A few weeks ago, Tom and I went to St. John the Evangelist Church for an evening walk with about 15 people from a handful of local churches, a synagogue, and Howie’s group. They do this twice a month, bringing three messages to the neighborhood: We care about what’s happening. Stop the violence. What do you need?
Before we departed, we left all money and valuables in the pastor’s office so that we could honestly say, “I don’t have any cash” if asked. I hand out money all the time, but they don’t want this group to be thought of as a moving ATM machine. On our walk, we went to the sites of three very recent acts of violence, two that ended in death.

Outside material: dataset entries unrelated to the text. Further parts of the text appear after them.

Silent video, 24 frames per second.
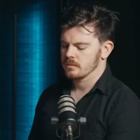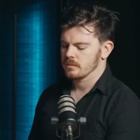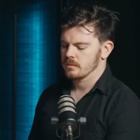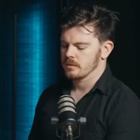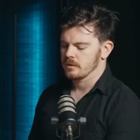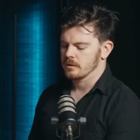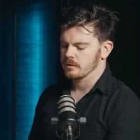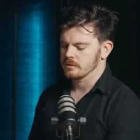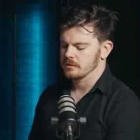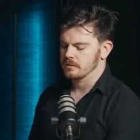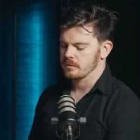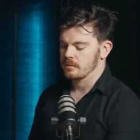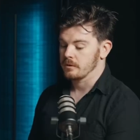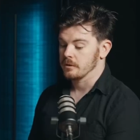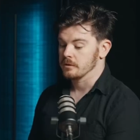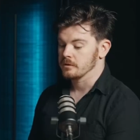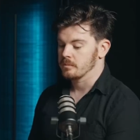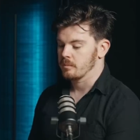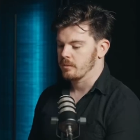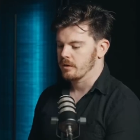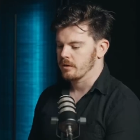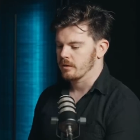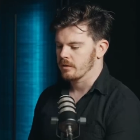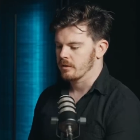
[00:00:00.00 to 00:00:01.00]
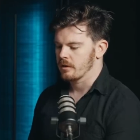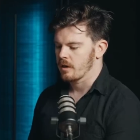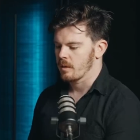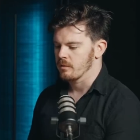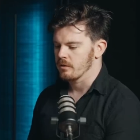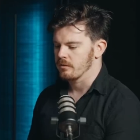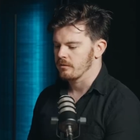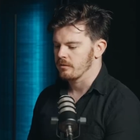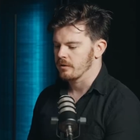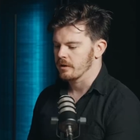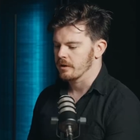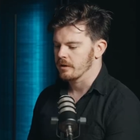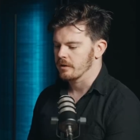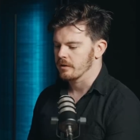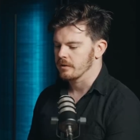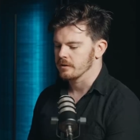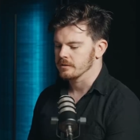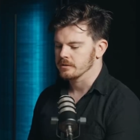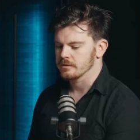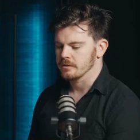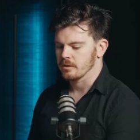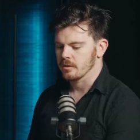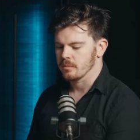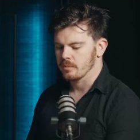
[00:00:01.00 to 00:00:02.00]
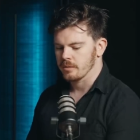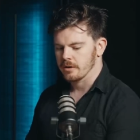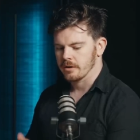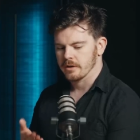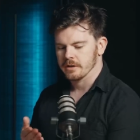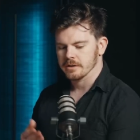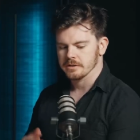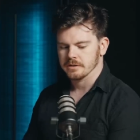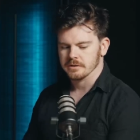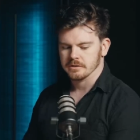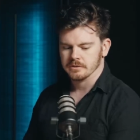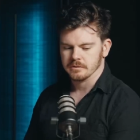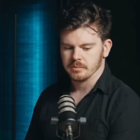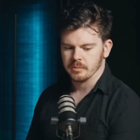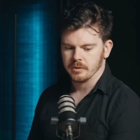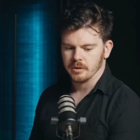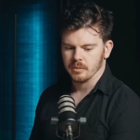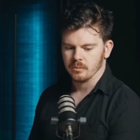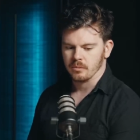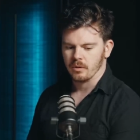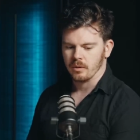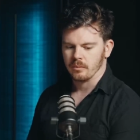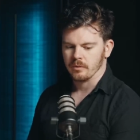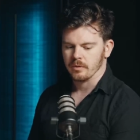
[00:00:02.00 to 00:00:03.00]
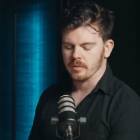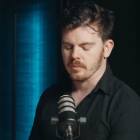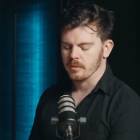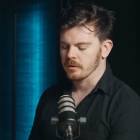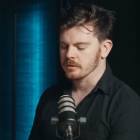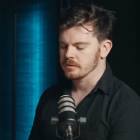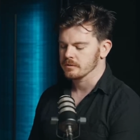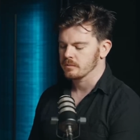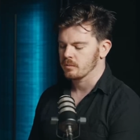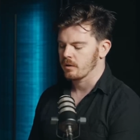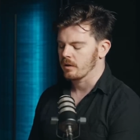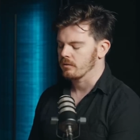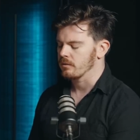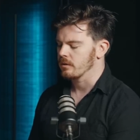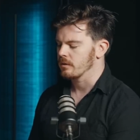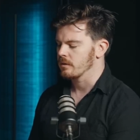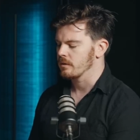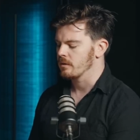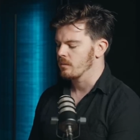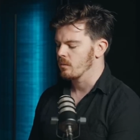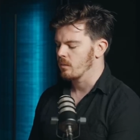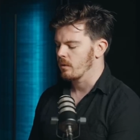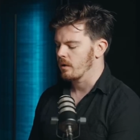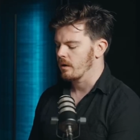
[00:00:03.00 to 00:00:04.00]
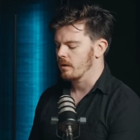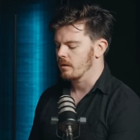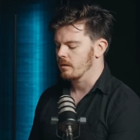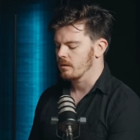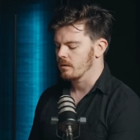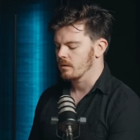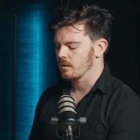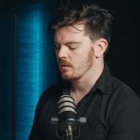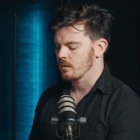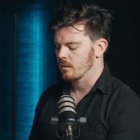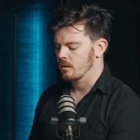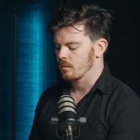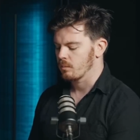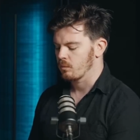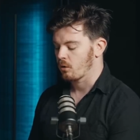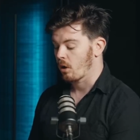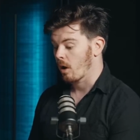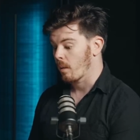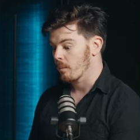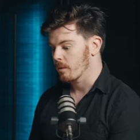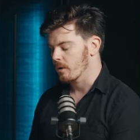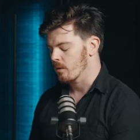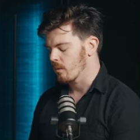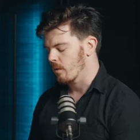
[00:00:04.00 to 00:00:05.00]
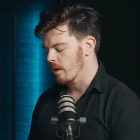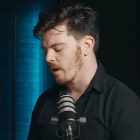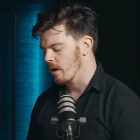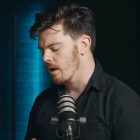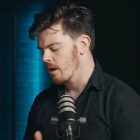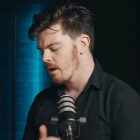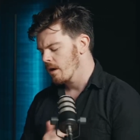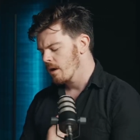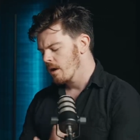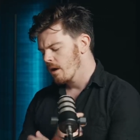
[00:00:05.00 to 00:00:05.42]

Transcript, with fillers: there's there's been a couple of figures, you know, Peter Hitchens being probably the most prevalent one or prominent one,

We also walked down an alley where gang members are known to live, not to proselytize, but just to remind them that we care about them, and at certain points, we stopped and prayed. Tom wouldn’t even enter a church to hear my brass quintet perform years ago, so I was surprised that he stood around for Christian and Jewish prayers, and metta phrases offered by my two fellow sangha members. I actually didn’t enjoy it very much myself, though I appreciated the sincerity of this group, and their obvious kindness. We paused at the 16th St. BART plaza, and the pastor of St. John’s told us about two transgender women who had lately been beaten to death, one so savagely that her face was basically removed.
Back at the church, we stood in a circle in the garden and shared thoughts. I said that I appreciated being with like-minded people, but that I actually felt more cut off from neighborhood people walking with the group than when I walk alone. The pastor looked so genuinely distressed that I was kind of sorry I’d mentioned it. He asked what I thought could be done about this, and I said I’d have to think about it, and that maybe there is nothing to be done—maybe it’s just two different things, walking with a group or walking alone. Another fellow seconded my observation about it being easier to connect with random people when he’s by himself.
I am probably on their email list now, so if I get an email, I think I’ll write back and say that while it may be easier to chat with neighbors and strangers when walking solo, certainly it makes more of a statement if there is an identifiable group, with a couple of people carrying signs, so both are good.
A couple of days after the walk, Tom and Ann and I went to see Tony Kushner’s The Intelligent Homosexual’s Guide to Capitalism and Socialism with a Key to the Scriptures, at Berkeley Rep. We tried a new place for lunch: Au Coquelet. Tom was happy (as always) and Ann liked what she had, but my scrambled eggs were pretty flavorless and the home fries were undistinguished, so, as far as I’m concerned, the search is still on for a fantastic lunch place right near Berkeley Rep. (And, yes, I’m glad I’m lunching inside anywhere and not standing on the street selling the Street Spirit, Berkeley and Oakland’s equivalent of the Street Sheet sold in San Francisco.)
As for the play, it’s three hours and 45 minutes long, and when a friend of Ann’s went, she and her group left after the second act and reported that many others did the same. If you make it through the whole thing, you can stay for a docent talk afterward. The play definitely does ramble on and there are way too many scenes with four or six or ten people yelling over each other, so that you just pick up snippets here and there—Tom fell asleep about two minutes after the play started—but at the end of the second act, Ann and I had to see how it came out, so we stayed for the whole thing, and we didn’t notice anyone else leaving, either. However, it could definitely be condensed to two acts and be, say, two and a half hours long. We did stand up after the second act. As Ann said, “We don’t want to get bedsores.”
I was reading an interview with Tony Kushner in the program and apparently he is a major procrastinator. He hates facing the blank page and so he waits to write until there is a very hard deadline, and then he ends up trying to revise after rehearsals have begun, by which time the actors have already learned earlier versions. I’m not dissing him! This was all right in the program. One can see how this could lead to works that are way too long and not sufficiently pruned and shaped; many of the first inspirations are still there by the time the work is actually being performed, somewhat akin to putting a first draft onstage.
Herewith a plug for the sun sleeve. I’ve long put sunblock on my face and worn a hat, but hate to put gloppy lotion on my arms, which then may end up on my clothes, so I’ve been using a set of Pearl Izumi sun sleeves and love them. They are just long stretchy tubes that pull on easily, covering from near the shoulder to the wrist, and when not needed, they are readily removed and stuffed in a backpack. There are other companies that make sun sleeves, and they come in a variety of colors.